Stored data
——

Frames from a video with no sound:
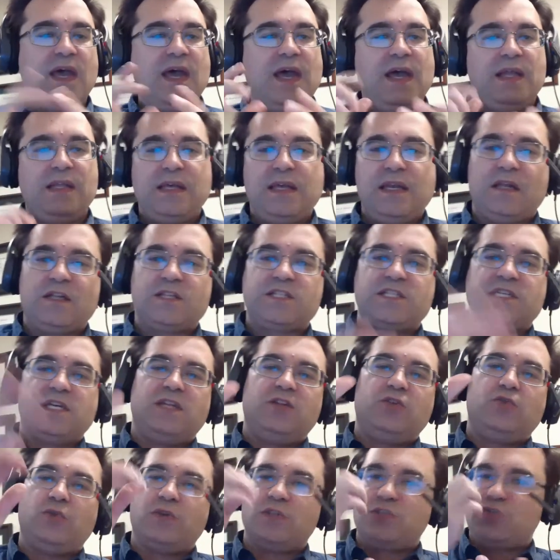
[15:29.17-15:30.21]
And then I'll
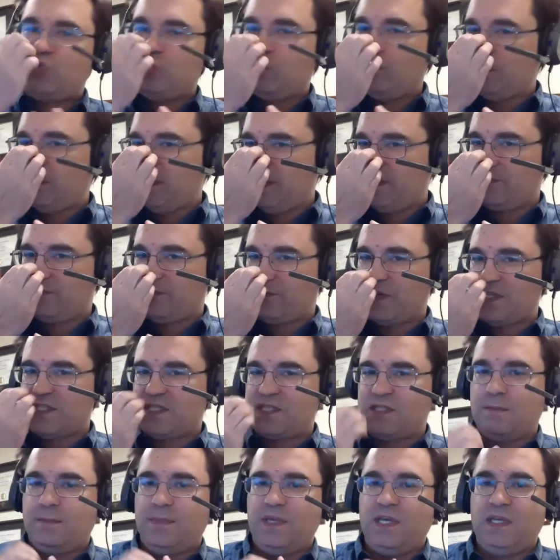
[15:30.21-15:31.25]
send you a Zoom link for us
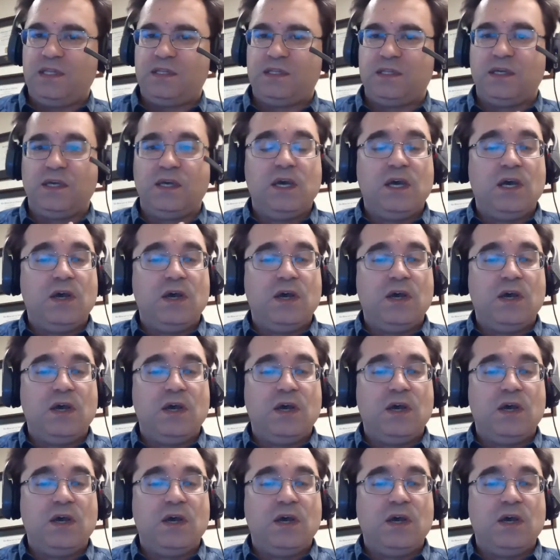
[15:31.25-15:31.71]
to meet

——

### [Directions]
Your copy must match the records above word for word and contain no pictures.

### [Exercise solution]
Frames from a video with no sound:
[15:29.17-15:30.21]
And then I'll
[15:30.21-15:31.25]
send you a Zoom link for us
[15:31.25-15:31.71]
to meet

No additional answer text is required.